Originally published October 5, 2010

Keywords: US customs, CBP, import tariffs, international trade commission, ITC

US Customs and Border Protection (CBP) has abandoned its plans to change a longstanding methodology for calculating import tariffs. After receiving more than 100 largely negative comments from importers, CBP withdrew its proposed change to the "first sale rule" for valuing imports in a September 29, 2010, Federal Register notice. The withdrawal of the rule represents a victory for importers that believed that the proposed change would have resulted in higher import duties.  The first sale rule is a method for determining the transaction value of imported goods. "Transaction value" is defined under US law as "the price actually paid or payable for merchandise when sold for exportation to the United States." Under the first sale rule, the value of imported items subject to a series of sales during the importation process is based upon the price paid in the first sale in the series. Thus, importers can value their merchandise based on the price paid by a foreign intermediary to the foreign manufacturer, rather than the price paid by the US importer to the foreign intermediary.

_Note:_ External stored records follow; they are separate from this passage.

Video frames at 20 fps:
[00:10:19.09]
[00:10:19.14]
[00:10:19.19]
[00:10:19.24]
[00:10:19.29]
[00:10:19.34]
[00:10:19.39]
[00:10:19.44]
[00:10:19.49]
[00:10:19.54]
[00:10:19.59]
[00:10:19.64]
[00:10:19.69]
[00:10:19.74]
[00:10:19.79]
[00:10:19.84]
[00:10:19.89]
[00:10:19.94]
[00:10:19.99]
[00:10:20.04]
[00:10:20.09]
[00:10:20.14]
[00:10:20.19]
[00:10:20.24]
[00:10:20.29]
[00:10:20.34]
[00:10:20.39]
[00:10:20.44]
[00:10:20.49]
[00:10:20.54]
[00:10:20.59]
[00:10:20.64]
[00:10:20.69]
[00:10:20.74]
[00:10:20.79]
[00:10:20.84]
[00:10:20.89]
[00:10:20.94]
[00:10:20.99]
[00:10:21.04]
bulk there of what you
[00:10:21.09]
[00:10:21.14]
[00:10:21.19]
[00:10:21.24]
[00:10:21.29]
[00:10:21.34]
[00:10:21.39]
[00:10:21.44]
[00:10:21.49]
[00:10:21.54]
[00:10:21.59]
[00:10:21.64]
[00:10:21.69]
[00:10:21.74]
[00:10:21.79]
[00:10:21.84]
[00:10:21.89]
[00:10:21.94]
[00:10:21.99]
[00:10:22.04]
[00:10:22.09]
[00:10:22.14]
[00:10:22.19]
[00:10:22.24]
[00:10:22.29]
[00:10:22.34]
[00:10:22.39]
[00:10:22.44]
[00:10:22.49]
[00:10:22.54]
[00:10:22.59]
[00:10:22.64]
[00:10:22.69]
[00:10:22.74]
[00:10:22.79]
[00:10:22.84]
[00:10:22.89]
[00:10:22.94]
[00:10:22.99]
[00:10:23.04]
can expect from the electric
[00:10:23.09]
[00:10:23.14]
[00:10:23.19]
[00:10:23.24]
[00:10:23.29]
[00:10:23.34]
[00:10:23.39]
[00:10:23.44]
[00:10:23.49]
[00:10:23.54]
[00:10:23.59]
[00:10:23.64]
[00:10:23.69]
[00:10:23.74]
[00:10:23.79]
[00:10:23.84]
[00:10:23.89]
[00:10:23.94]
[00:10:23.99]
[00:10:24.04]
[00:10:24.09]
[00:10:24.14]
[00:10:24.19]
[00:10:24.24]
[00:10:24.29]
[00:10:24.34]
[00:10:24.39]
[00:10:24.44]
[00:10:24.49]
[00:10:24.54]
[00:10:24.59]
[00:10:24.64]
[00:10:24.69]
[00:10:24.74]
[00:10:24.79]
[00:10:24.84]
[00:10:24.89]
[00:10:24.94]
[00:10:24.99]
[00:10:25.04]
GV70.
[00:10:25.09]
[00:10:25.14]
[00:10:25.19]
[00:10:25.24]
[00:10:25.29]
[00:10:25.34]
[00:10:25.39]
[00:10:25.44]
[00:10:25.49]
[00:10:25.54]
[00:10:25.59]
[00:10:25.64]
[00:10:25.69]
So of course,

In January 2008, CBP proposed a new interpretation of US law under which the transaction value would be the price paid in the last sale occurring prior to the introduction of goods into the United States, instead of the first sale. (For more information, see our article, "The First Shall Be Last: US Customs Proposal Would Broadly Increase Tariffs on US Imports".) As result of that interpretation, importers would have been required to value their merchandise based on the price paid by the US importer to a foreign intermediary, rather than on the price paid by the foreign intermediary to the foreign manufacturer. Importers were concerned that this "last sale" interpretation would always result in an increase in the transaction value of goods and therefore higher import duties. 

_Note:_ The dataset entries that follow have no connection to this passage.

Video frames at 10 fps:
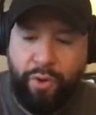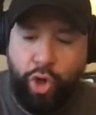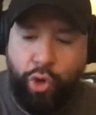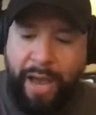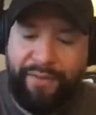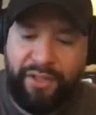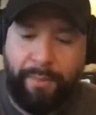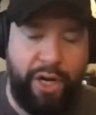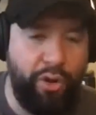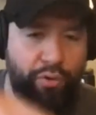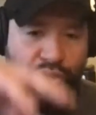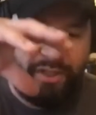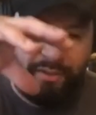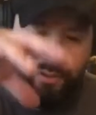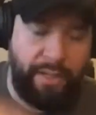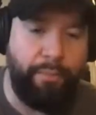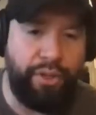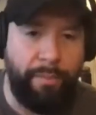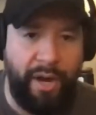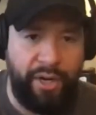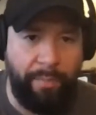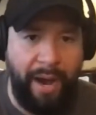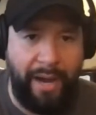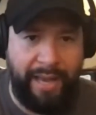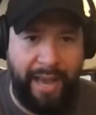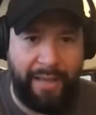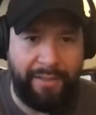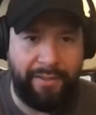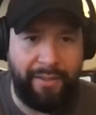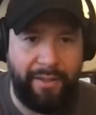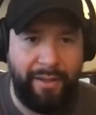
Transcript: you have somebody who just stumbles upon your podcast,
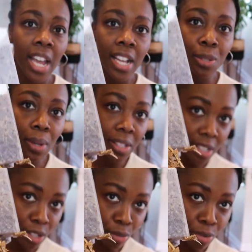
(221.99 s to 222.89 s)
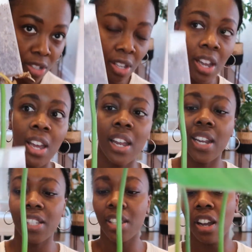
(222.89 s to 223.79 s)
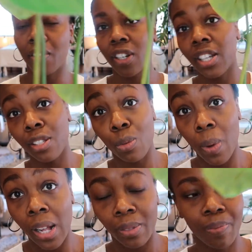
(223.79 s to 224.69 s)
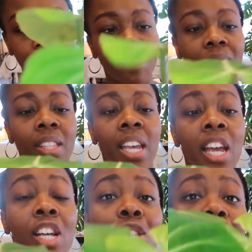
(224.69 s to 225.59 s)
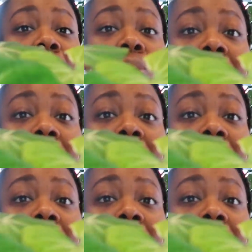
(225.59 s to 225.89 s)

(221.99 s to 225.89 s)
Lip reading: as well as these roots nice and covered as well. So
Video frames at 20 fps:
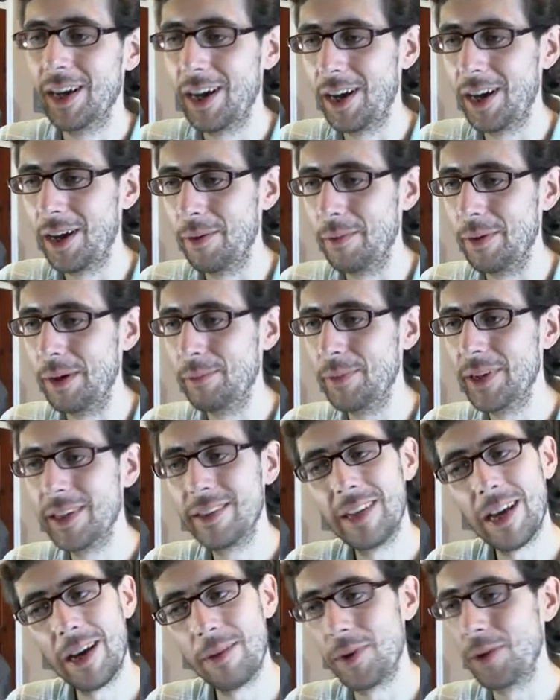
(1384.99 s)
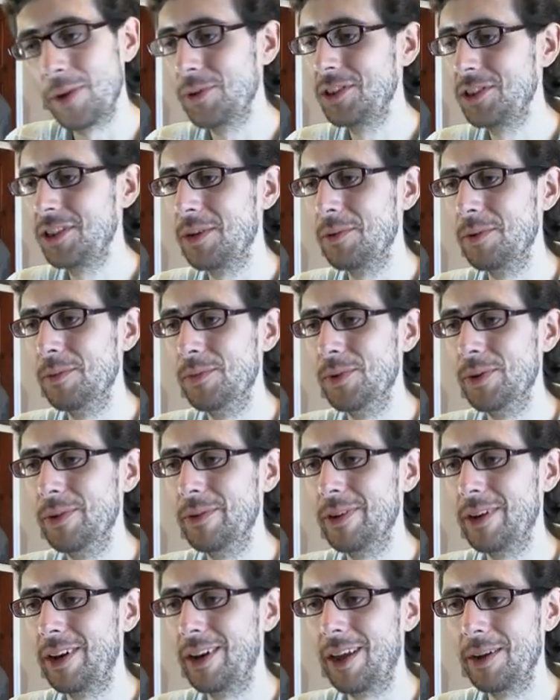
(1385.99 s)
Um, but damn, I wish they were more,
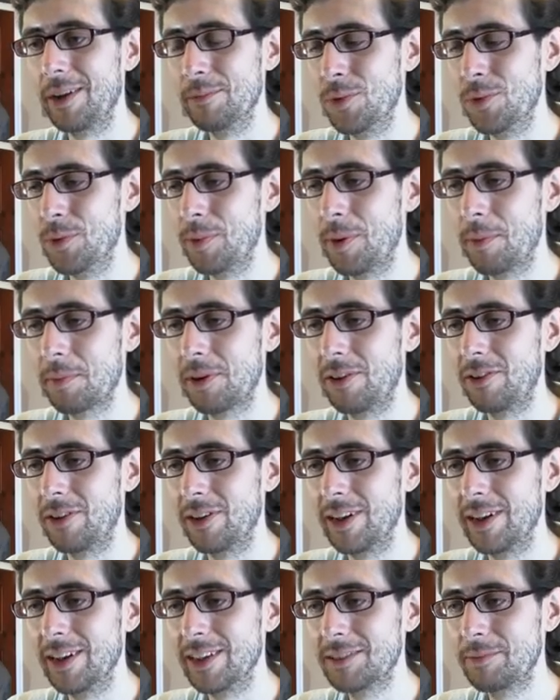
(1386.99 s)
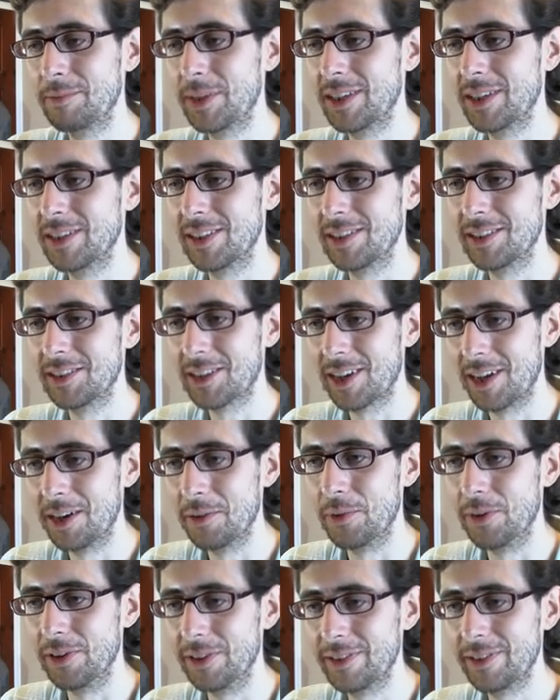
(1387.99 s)
like more popular on Linux because I just kind
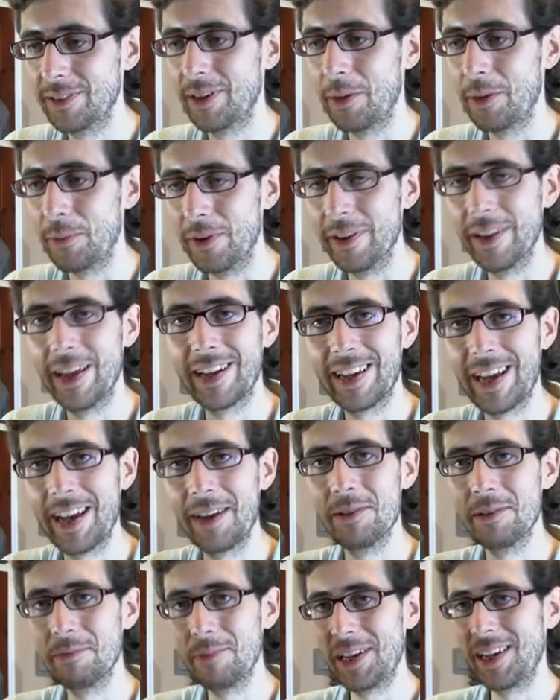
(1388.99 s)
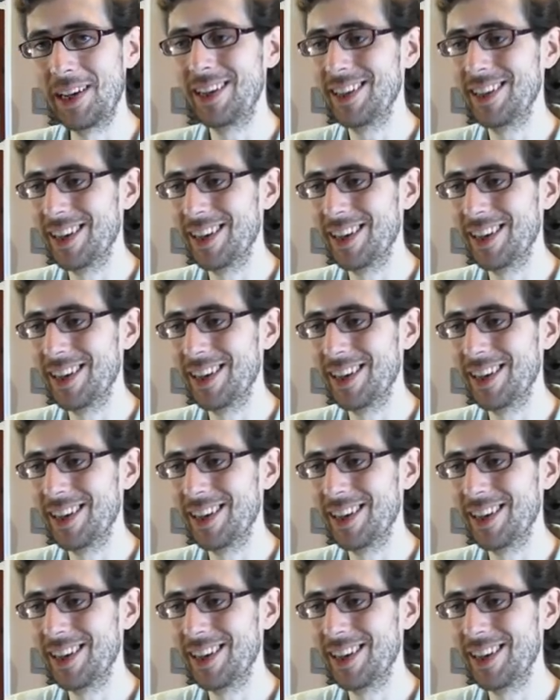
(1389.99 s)
of want I want that game to be,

After CBP announced its proposed new interpretation in 2008, Congress passed legislation requiring the US International Trade Commission (ITC) to review the use of the first sale rule. (For more information, see our article, "Investigation Initiated Into Use of First Sale Rule for Customs Valuation of US Imports".) The ITC found that although the first sale rule was used by fewer than 10 percent of importers, the rule was used most frequently by importers of high-tariff goods such as apparel and footwear. Not surprisingly, apparel and retail groups were the most vocal opponents of the proposed change. Their efforts, as well as those of other US importers, successfully halted a change that would have raised costs for American businesses and, ultimately, American consumers.